ENDETTEMENT SOCIAL "CONSIDÉRABLE"

Ces résultats "en demi-teinte" sont obtenus au prix de dépenses très élevées - 11% du produit intérieur brut (PIB) en 2016 - dont le poids est voué à fortement augmenter au cours des vingt à trente ans à venir sous l'effet combiné du vieillissement, de la multiplication des maladies chroniques et du coût croissant des médicaments innovants.

Ces perspectives font peser des risques sur l'assurance maladie, les politiques de maîtrise des dépenses ayant atteint leurs limites et les déficits chroniques ayant alimenté une dette sociale "considérable" (151,1 milliards fin 2016).

Malgré une amélioration du pilotage annuel du niveau des dépenses, le respect de l'Ondam depuis 2010 a régulièrement été facilité par "des prévisions accommodantes et des biais de construction", note la Cour.

Par ailleurs, la réduction de 2,4 milliards d'euros du déficit de l'assurance maladie sur la période 2014-2017 résulte "pour l'essentiel (de) transferts de recettes à son profit depuis les autres branches", à hauteur de 2,2 milliards d'euros.

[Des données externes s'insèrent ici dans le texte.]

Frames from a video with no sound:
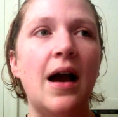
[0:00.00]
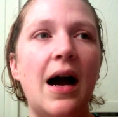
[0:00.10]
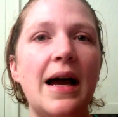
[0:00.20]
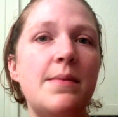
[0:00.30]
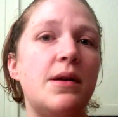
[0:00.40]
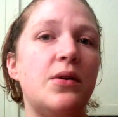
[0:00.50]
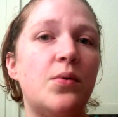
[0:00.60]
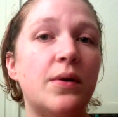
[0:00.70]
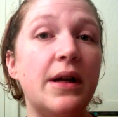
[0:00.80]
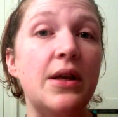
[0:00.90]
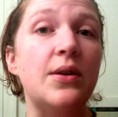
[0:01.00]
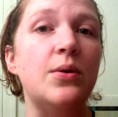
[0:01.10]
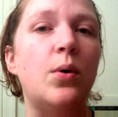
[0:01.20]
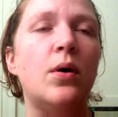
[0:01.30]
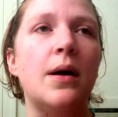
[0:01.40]
I am ignoring
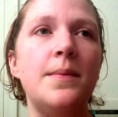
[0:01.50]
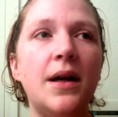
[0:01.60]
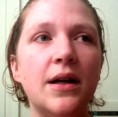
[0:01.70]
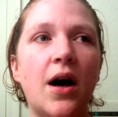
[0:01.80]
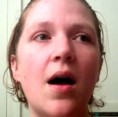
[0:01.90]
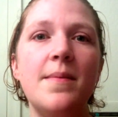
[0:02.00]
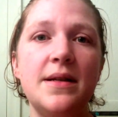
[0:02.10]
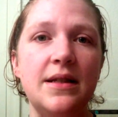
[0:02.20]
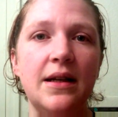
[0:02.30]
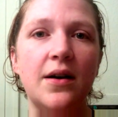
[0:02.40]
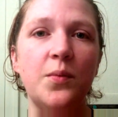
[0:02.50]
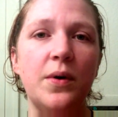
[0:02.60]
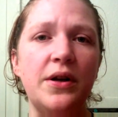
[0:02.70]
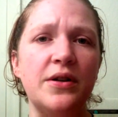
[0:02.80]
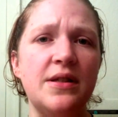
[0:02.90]
you, or I'm not commenting on
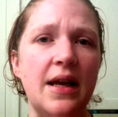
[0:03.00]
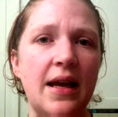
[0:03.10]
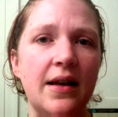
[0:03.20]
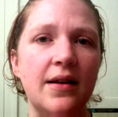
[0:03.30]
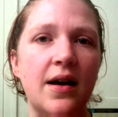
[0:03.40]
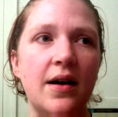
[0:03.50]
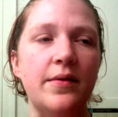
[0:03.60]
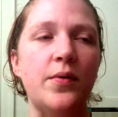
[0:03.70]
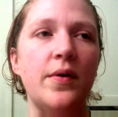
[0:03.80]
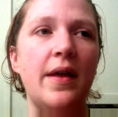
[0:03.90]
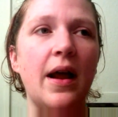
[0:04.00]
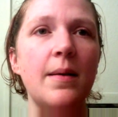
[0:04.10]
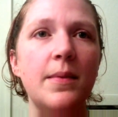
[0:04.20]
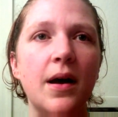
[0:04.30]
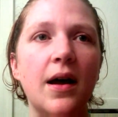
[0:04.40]
what you're saying enough, or that
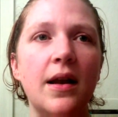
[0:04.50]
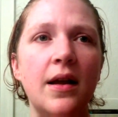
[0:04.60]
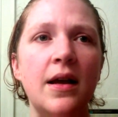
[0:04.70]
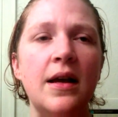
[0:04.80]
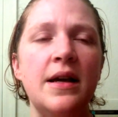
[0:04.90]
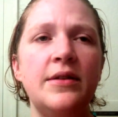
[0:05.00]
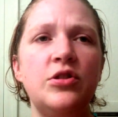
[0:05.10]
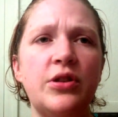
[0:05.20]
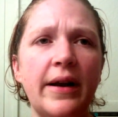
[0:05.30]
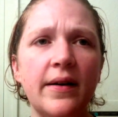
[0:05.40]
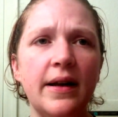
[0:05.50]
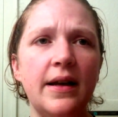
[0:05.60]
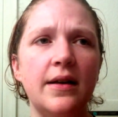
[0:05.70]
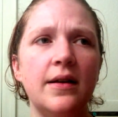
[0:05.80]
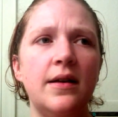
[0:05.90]
I'm not
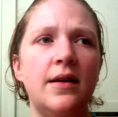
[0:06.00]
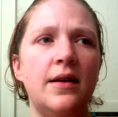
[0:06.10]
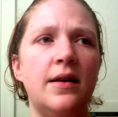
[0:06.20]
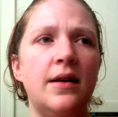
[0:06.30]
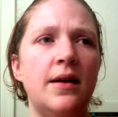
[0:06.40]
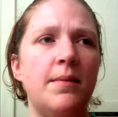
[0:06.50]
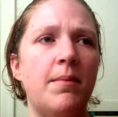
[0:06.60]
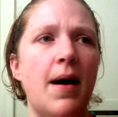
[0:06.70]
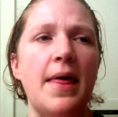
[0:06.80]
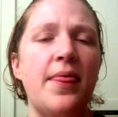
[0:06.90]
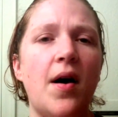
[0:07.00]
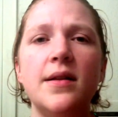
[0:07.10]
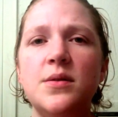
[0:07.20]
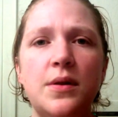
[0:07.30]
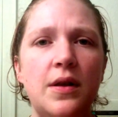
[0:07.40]
sharing my
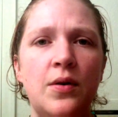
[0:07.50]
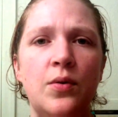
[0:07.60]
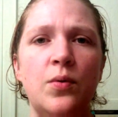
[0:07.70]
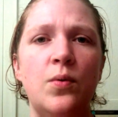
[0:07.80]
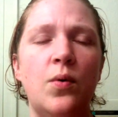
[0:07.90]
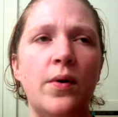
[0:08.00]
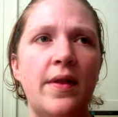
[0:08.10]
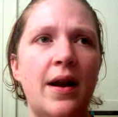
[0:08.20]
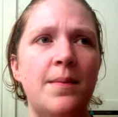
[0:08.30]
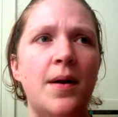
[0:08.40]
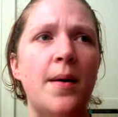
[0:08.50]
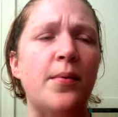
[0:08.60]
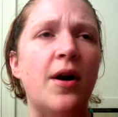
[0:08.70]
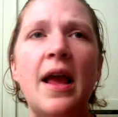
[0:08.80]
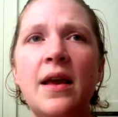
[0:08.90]
thoughts with you, or that I'm not
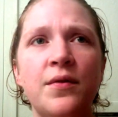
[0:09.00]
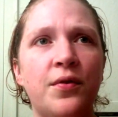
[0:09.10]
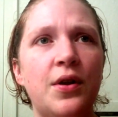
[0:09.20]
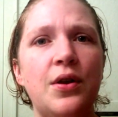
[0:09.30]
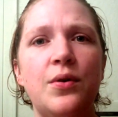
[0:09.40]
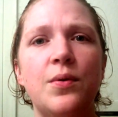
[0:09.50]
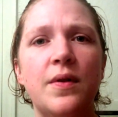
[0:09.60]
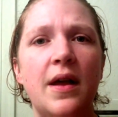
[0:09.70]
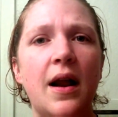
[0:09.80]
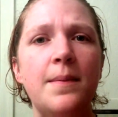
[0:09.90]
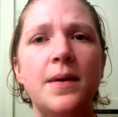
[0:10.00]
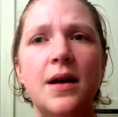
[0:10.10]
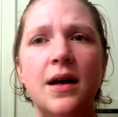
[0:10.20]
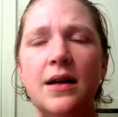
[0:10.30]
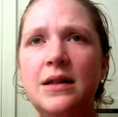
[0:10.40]
praying for you, or that I'm
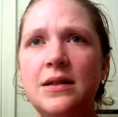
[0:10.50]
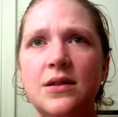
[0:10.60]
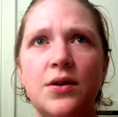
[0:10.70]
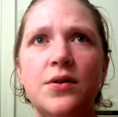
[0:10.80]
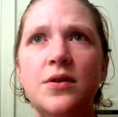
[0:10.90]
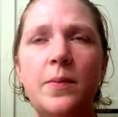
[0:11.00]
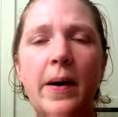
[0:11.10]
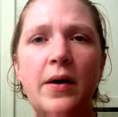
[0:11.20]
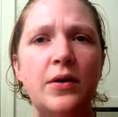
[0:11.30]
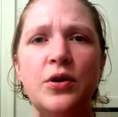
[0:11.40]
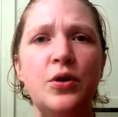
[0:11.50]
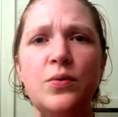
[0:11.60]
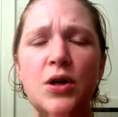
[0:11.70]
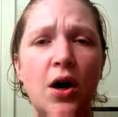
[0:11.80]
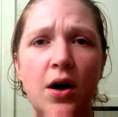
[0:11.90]
not concerned about your new
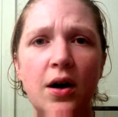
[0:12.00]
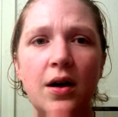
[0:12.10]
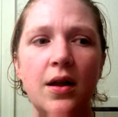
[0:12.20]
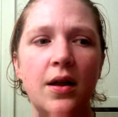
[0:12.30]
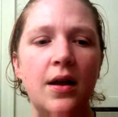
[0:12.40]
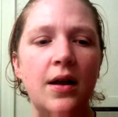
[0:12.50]
dog,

La Cour juge donc que la situation de la branche maladie de la sécurité sociale "reste très préoccupante", même si le projet de loi de financement de la sécurité sociale (PLFSS) pour 2018 prévoit de ramener son déficit à 0,8 milliard, contre -4,1 milliards cette année.

Dans leur réponse, les ministres de la Santé Agnès Buzyn et des Comptes publics Gérald Darmanin rappellent que le PLFSS 2018 prévoit que la branche maladie, seule déficitaire au sein du régime général en 2018, retrouvera l'équilibre à partir de 2019.

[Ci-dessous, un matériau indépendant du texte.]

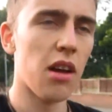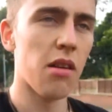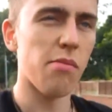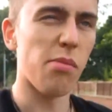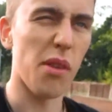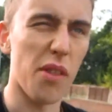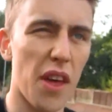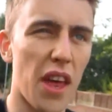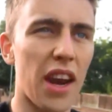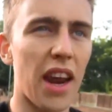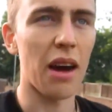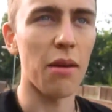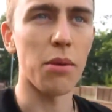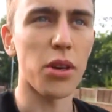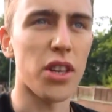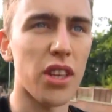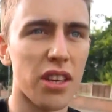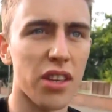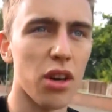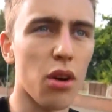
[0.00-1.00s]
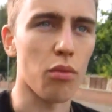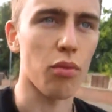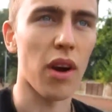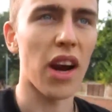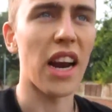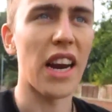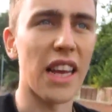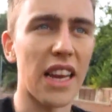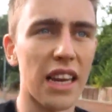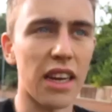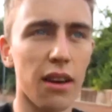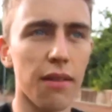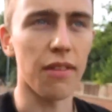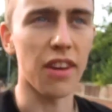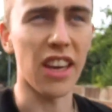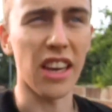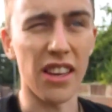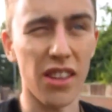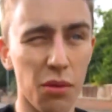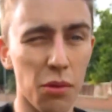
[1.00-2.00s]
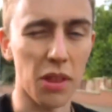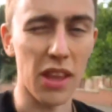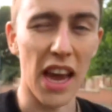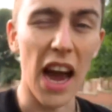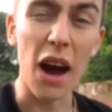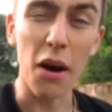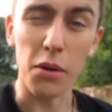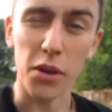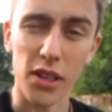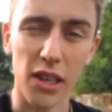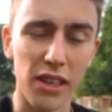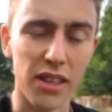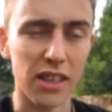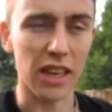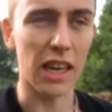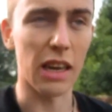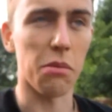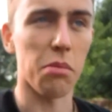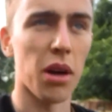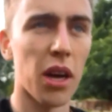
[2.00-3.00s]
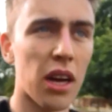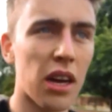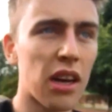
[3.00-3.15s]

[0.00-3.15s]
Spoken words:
but then how much, that's not really an inconvenience with the hours I sleep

Au-delà de l'instauration d'une règle d'équilibre des comptes sociaux - un engagement du Premier ministre Edouard Philippe dans son discours de politique générale le 4 juillet - ils notent que "beaucoup de recommandations de la Cour des comptes prendront leur place" dans la stratégie nationale de santé qui doit être finalisée d'ici la fin de l'année.

"Nous ne partageons pas en revanche la recommandation de la Cour sur l'introduction généralisée de règles de conventionnement sélectif", précisent-ils.